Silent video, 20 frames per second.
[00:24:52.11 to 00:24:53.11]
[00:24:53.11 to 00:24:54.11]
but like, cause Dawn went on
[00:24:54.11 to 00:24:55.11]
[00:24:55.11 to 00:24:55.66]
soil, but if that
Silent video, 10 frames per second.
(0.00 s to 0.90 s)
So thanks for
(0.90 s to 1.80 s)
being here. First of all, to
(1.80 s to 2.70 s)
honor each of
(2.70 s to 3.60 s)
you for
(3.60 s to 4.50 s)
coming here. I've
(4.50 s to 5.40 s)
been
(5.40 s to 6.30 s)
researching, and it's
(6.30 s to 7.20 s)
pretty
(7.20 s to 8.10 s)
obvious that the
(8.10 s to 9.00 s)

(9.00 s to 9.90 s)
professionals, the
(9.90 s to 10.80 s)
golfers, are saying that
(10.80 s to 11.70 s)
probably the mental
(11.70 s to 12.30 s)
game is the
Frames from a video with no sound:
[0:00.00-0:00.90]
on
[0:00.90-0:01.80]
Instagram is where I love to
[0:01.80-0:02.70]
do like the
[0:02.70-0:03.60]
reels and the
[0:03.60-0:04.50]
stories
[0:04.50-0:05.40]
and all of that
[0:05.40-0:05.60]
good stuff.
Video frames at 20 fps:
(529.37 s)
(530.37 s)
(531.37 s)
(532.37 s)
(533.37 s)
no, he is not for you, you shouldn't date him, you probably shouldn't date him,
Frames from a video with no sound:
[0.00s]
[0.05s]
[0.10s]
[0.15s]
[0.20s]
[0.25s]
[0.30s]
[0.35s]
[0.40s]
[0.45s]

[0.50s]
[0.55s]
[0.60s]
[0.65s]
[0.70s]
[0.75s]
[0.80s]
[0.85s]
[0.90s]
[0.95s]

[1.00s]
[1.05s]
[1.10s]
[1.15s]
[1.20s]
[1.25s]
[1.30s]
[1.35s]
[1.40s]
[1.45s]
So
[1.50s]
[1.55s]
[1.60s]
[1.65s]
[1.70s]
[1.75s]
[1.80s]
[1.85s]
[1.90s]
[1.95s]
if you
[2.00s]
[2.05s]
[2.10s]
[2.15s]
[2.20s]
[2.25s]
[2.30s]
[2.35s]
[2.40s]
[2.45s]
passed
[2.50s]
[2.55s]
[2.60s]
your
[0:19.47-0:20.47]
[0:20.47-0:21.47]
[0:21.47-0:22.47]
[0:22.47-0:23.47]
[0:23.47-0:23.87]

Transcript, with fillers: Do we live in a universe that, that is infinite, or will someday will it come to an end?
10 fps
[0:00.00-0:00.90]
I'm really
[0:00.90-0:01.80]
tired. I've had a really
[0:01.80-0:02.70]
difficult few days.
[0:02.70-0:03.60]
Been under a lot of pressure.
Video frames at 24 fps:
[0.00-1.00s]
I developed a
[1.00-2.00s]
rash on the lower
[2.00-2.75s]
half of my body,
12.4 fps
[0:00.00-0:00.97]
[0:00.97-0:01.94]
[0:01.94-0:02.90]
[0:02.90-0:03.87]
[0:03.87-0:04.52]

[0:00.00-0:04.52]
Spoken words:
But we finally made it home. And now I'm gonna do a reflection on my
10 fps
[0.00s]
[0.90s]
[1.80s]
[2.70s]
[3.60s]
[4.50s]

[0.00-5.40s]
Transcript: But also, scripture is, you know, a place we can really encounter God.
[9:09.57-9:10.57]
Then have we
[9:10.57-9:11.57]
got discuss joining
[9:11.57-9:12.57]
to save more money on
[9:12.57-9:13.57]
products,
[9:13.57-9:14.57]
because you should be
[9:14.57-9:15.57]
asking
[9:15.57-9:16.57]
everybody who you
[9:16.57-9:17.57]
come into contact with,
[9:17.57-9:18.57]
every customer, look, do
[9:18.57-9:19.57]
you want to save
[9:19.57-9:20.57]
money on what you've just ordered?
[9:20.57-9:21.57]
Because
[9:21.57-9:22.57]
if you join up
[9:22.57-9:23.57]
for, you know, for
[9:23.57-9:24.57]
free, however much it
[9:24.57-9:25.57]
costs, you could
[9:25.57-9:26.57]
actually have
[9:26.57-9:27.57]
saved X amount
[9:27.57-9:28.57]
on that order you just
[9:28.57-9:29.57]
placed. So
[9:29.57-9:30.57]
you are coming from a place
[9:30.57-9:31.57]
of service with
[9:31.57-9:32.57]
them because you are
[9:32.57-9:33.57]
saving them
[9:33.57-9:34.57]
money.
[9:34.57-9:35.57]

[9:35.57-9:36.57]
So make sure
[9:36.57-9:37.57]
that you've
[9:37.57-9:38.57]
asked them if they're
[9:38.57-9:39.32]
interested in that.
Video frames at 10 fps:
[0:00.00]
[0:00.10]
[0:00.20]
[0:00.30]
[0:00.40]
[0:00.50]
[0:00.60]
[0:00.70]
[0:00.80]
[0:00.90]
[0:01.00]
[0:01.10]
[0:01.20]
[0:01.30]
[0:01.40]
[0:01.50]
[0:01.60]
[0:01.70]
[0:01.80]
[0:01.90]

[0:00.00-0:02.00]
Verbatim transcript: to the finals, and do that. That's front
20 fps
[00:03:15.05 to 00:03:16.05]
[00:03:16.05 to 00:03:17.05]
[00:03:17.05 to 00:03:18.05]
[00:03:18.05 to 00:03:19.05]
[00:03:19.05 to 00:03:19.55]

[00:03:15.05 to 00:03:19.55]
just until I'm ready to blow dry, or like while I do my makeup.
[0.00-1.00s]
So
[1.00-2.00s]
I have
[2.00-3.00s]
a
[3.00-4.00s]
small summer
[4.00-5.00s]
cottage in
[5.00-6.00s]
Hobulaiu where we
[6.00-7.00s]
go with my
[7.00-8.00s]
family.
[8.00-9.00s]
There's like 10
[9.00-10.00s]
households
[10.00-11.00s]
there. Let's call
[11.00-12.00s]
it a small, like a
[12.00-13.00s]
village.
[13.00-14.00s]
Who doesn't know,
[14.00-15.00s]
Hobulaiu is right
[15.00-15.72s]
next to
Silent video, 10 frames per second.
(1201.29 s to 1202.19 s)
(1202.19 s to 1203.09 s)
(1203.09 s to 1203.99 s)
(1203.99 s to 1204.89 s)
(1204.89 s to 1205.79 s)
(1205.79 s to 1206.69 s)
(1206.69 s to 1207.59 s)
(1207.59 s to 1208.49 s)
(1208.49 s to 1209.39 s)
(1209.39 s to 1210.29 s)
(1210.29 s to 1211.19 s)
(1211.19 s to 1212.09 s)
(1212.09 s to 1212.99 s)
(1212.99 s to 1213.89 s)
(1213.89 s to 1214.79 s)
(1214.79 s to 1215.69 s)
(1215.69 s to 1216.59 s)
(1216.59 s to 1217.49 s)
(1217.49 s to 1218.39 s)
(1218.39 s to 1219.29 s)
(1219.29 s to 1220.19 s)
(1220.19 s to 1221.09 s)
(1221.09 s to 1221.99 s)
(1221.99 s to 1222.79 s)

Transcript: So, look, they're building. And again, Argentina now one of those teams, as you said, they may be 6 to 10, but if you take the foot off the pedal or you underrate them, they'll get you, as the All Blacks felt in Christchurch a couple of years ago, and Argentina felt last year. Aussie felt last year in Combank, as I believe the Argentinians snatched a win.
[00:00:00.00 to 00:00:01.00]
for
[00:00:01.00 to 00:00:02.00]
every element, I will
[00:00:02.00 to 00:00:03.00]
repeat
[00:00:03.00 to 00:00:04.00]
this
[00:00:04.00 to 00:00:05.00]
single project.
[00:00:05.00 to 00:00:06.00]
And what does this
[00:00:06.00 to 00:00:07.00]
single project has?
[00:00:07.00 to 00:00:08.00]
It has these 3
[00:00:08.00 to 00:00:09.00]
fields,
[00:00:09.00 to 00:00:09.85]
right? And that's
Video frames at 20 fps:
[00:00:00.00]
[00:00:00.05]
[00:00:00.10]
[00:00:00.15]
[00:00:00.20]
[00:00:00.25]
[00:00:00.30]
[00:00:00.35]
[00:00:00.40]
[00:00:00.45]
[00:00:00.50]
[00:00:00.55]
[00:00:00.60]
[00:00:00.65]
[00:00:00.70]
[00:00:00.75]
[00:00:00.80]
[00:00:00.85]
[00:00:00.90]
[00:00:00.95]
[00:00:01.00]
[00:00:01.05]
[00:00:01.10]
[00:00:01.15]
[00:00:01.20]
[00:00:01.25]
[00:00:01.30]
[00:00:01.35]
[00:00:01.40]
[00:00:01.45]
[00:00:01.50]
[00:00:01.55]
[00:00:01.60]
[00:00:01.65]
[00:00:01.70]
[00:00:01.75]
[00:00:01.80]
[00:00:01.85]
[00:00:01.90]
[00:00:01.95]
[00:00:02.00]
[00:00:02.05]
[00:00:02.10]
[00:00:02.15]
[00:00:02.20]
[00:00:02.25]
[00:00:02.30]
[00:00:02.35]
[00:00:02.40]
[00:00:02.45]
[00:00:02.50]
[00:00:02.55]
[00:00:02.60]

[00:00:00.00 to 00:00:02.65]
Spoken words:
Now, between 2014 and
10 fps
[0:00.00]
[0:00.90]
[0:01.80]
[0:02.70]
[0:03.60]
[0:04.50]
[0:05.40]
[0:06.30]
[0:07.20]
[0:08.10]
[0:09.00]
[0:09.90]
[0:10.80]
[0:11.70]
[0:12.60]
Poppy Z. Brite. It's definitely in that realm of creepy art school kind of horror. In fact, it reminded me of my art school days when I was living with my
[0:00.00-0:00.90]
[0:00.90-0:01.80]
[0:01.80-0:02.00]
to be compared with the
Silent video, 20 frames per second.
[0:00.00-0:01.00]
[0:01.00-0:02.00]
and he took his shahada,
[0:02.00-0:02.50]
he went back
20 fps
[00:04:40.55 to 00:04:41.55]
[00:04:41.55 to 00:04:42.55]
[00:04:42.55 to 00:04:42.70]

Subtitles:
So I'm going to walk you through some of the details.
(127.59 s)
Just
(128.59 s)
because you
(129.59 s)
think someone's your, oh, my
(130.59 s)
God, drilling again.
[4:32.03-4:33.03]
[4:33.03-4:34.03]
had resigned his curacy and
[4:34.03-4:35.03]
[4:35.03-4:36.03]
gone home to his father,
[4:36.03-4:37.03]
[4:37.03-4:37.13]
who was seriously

***

◆ **WHAT YOU WILL DO**: The output must consist solely of the lines from the first line of the records through the line containing "[0.00-5.40s]", reproduced exactly.

◆ **SOLUTION TO THIS EXERCISE**:
Silent video, 20 frames per second.
[00:24:52.11 to 00:24:53.11]
[00:24:53.11 to 00:24:54.11]
but like, cause Dawn went on
[00:24:54.11 to 00:24:55.11]
[00:24:55.11 to 00:24:55.66]
soil, but if that
Silent video, 10 frames per second.
(0.00 s to 0.90 s)
So thanks for
(0.90 s to 1.80 s)
being here. First of all, to
(1.80 s to 2.70 s)
honor each of
(2.70 s to 3.60 s)
you for
(3.60 s to 4.50 s)
coming here. I've
(4.50 s to 5.40 s)
been
(5.40 s to 6.30 s)
researching, and it's
(6.30 s to 7.20 s)
pretty
(7.20 s to 8.10 s)
obvious that the
(8.10 s to 9.00 s)

(9.00 s to 9.90 s)
professionals, the
(9.90 s to 10.80 s)
golfers, are saying that
(10.80 s to 11.70 s)
probably the mental
(11.70 s to 12.30 s)
game is the
Frames from a video with no sound:
[0:00.00-0:00.90]
on
[0:00.90-0:01.80]
Instagram is where I love to
[0:01.80-0:02.70]
do like the
[0:02.70-0:03.60]
reels and the
[0:03.60-0:04.50]
stories
[0:04.50-0:05.40]
and all of that
[0:05.40-0:05.60]
good stuff.
Video frames at 20 fps:
(529.37 s)
(530.37 s)
(531.37 s)
(532.37 s)
(533.37 s)
no, he is not for you, you shouldn't date him, you probably shouldn't date him,
Frames from a video with no sound:
[0.00s]
[0.05s]
[0.10s]
[0.15s]
[0.20s]
[0.25s]
[0.30s]
[0.35s]
[0.40s]
[0.45s]

[0.50s]
[0.55s]
[0.60s]
[0.65s]
[0.70s]
[0.75s]
[0.80s]
[0.85s]
[0.90s]
[0.95s]

[1.00s]
[1.05s]
[1.10s]
[1.15s]
[1.20s]
[1.25s]
[1.30s]
[1.35s]
[1.40s]
[1.45s]
So
[1.50s]
[1.55s]
[1.60s]
[1.65s]
[1.70s]
[1.75s]
[1.80s]
[1.85s]
[1.90s]
[1.95s]
if you
[2.00s]
[2.05s]
[2.10s]
[2.15s]
[2.20s]
[2.25s]
[2.30s]
[2.35s]
[2.40s]
[2.45s]
passed
[2.50s]
[2.55s]
[2.60s]
your
[0:19.47-0:20.47]
[0:20.47-0:21.47]
[0:21.47-0:22.47]
[0:22.47-0:23.47]
[0:23.47-0:23.87]

Transcript, with fillers: Do we live in a universe that, that is infinite, or will someday will it come to an end?
10 fps
[0:00.00-0:00.90]
I'm really
[0:00.90-0:01.80]
tired. I've had a really
[0:01.80-0:02.70]
difficult few days.
[0:02.70-0:03.60]
Been under a lot of pressure.
Video frames at 24 fps:
[0.00-1.00s]
I developed a
[1.00-2.00s]
rash on the lower
[2.00-2.75s]
half of my body,
12.4 fps
[0:00.00-0:00.97]
[0:00.97-0:01.94]
[0:01.94-0:02.90]
[0:02.90-0:03.87]
[0:03.87-0:04.52]

[0:00.00-0:04.52]
Spoken words:
But we finally made it home. And now I'm gonna do a reflection on my
10 fps
[0.00s]
[0.90s]
[1.80s]
[2.70s]
[3.60s]
[4.50s]

[0.00-5.40s]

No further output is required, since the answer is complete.